Option 1 is to name the particular object that you’re constructing, instead of one of the traits that it implements.

help: use `impl std::iter::Iterator<Item = Rc<dyn AnimalT>>` as the return type if all return paths have the same type but you want to expose only the trait in the signature
  |
8 | fn foo() -> impl std::iter::Iterator<Item = Rc<dyn AnimalT>> {
  |             ^^^^^^^^^^^^^^^^^^^^^^^^^^^^^^^^^^^^^^^^^^^^^^^^

Option 2 is to use impl Trait syntax to return the same object you would have for Option 1, but only allowing callers to access Iterator methods.
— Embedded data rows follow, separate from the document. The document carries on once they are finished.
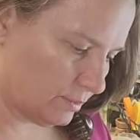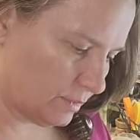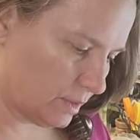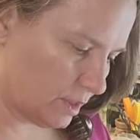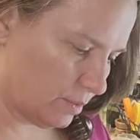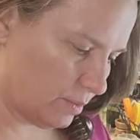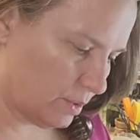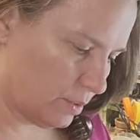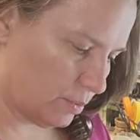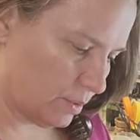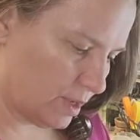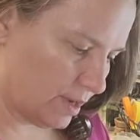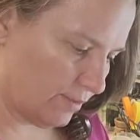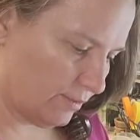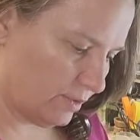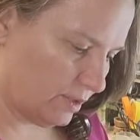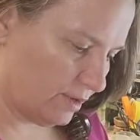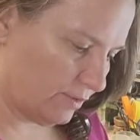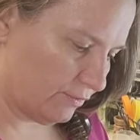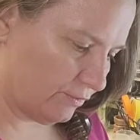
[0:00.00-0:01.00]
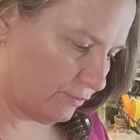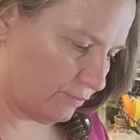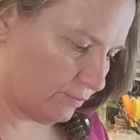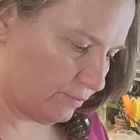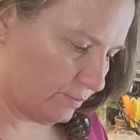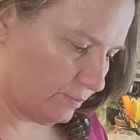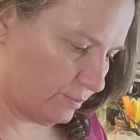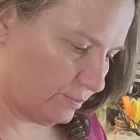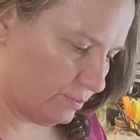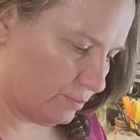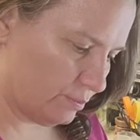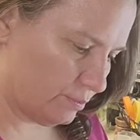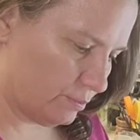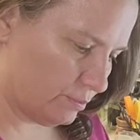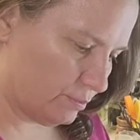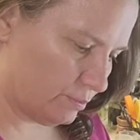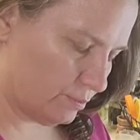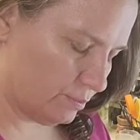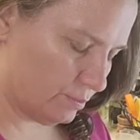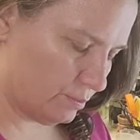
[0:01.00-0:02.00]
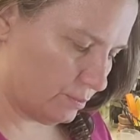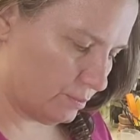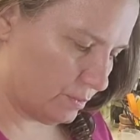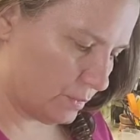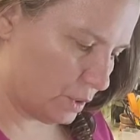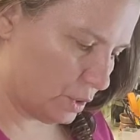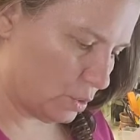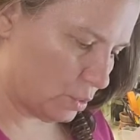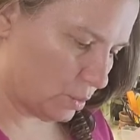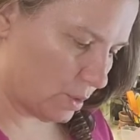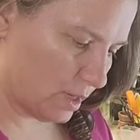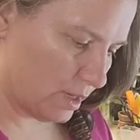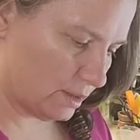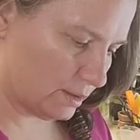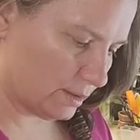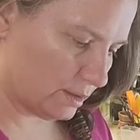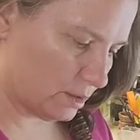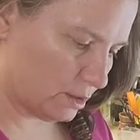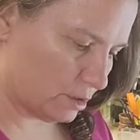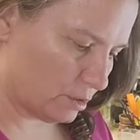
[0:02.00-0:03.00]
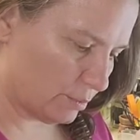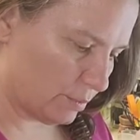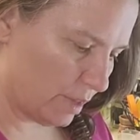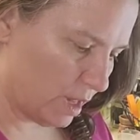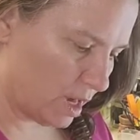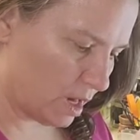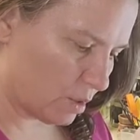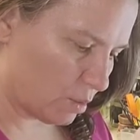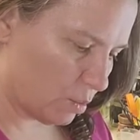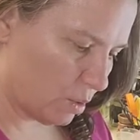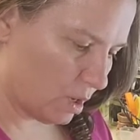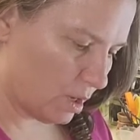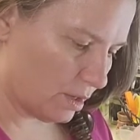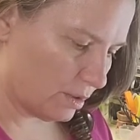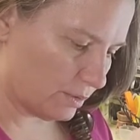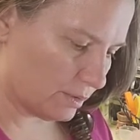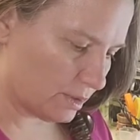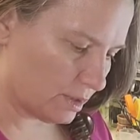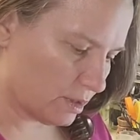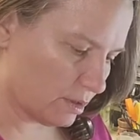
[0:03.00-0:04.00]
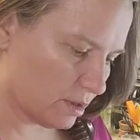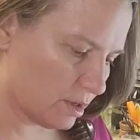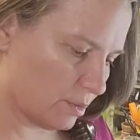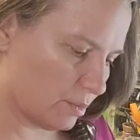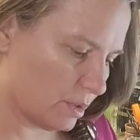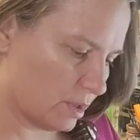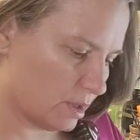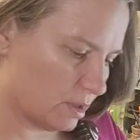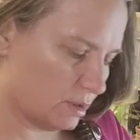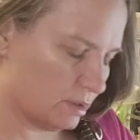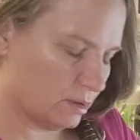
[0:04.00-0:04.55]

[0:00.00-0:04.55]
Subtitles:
I mean, we have enough gray cinder block walls here. I want...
help: use a boxed trait object if all return paths implement trait `std::iter::Iterator<Item = Rc<dyn AnimalT>>`
  |
8 | fn foo() -> Box<dyn std::iter::Iterator<Item = Rc<dyn AnimalT>>> {
  |             ^^^^^^^^^^^^^^^^^^^^^^^^^^^^^^^^^^^^^^^^^^^^^^^^^^^^

Option 3 is to use dynamic dispatch, and put the trait object in a Box so that it’s Sized and thus a valid return type.

2 Likes
  1. I am definitel at fault for not reading the highly helpful compiler error messages rustc generated.

  2. If we look at:

use std::rc::Rc;


pub trait AnimalT {
    fn foo(&self);
}

pub struct Bar {}

impl Bar {
    fn bar() -> std::iter::Iterator<Item = Rc<dyn AnimalT>> {
        todo!()
    }
}

fn foo() -> std::iter::Iterator<Item = Rc<dyn AnimalT>> {
    todo!()
}

fn main() {
    println!("Hello, world!");
}

We get error message of:

warning: trait objects without an explicit `dyn` are deprecated
  --> src/main.rs:11:17
   |
11 |     fn bar() -> std::iter::Iterator<Item = Rc<dyn AnimalT>> {
   |                 ^^^^^^^^^^^^^^^^^^^^^^^^^^^^^^^^^^^^^^^^^^^ help: use `dyn`: `dyn std::iter::Iterator<Item = Rc<dyn AnimalT>>`
   |
   = note: `#[warn(bare_trait_objects)]` on by default

warning: trait objects without an explicit `dyn` are deprecated
  --> src/main.rs:16:13
   |
16 | fn foo() -> std::iter::Iterator<Item = Rc<dyn AnimalT>> {
   |             ^^^^^^^^^^^^^^^^^^^^^^^^^^^^^^^^^^^^^^^^^^^ help: use `dyn`: `dyn std::iter::Iterator<Item = Rc<dyn AnimalT>>`

error[E0277]: the size for values of type `(dyn std::iter::Iterator<Item = std::rc::Rc<(dyn AnimalT + 'static)>> + 'static)` cannot be known at compilation time
  --> src/main.rs:11:17
   |
11 |     fn bar() -> std::iter::Iterator<Item = Rc<dyn AnimalT>> {
   |                 ^^^^^^^^^^^^^^^^^^^^^^^^^^^^^^^^^^^^^^^^^^^ doesn't have a size known at compile-time
   |
   = help: the trait `std::marker::Sized` is not implemented for `(dyn std::iter::Iterator<Item = std::rc::Rc<(dyn AnimalT + 'static)>> + 'static)`
   = note: to learn more, visit <https://doc.rust-lang.org/book/ch19-04-advanced-types.html#dynamically-sized-types-and-the-sized-trait>
   = note: the return type of a function must have a statically known size

error[E0746]: return type cannot have an unboxed trait object
  --> src/main.rs:16:13
   |
16 | fn foo() -> std::iter::Iterator<Item = Rc<dyn AnimalT>> {
   |             ^^^^^^^^^^^^^^^^^^^^^^^^^^^^^^^^^^^^^^^^^^^ doesn't have a size known at compile-time
   |
help: use some type `T` that is `T: Sized` as the return type if all return paths have the same type
   |
16 | fn foo() -> T {
   |             ^
help: use `impl std::iter::Iterator<Item = Rc<dyn AnimalT>>` as the return type if all return paths have the same type but you want to expose only the trait in the signature
   |
16 | fn foo() -> impl std::iter::Iterator<Item = Rc<dyn AnimalT>> {
   |             ^^^^^^^^^^^^^^^^^^^^^^^^^^^^^^^^^^^^^^^^^^^^^^^^
help: use a boxed trait object if all return paths implement trait `std::iter::Iterator<Item = Rc<dyn AnimalT>>`
   |
16 | fn foo() -> Box<dyn std::iter::Iterator<Item = Rc<dyn AnimalT>>> {
   |             ^^^^^^^^^^^^^^^^^^^^^^^^^^^^^^^^^^^^^^^^^^^^^^^^^^^^

i.e. we get the helpful message in the "pub fn foo()" case, but not in the "fn Bar::bar()" case

This is what threw me off. After I refactored to a minimal failure case, I saw taht it generated the same error, but did not realize their was followup suggestions.

Ah, you should submit a bug report that the help message didn't show up in both cases.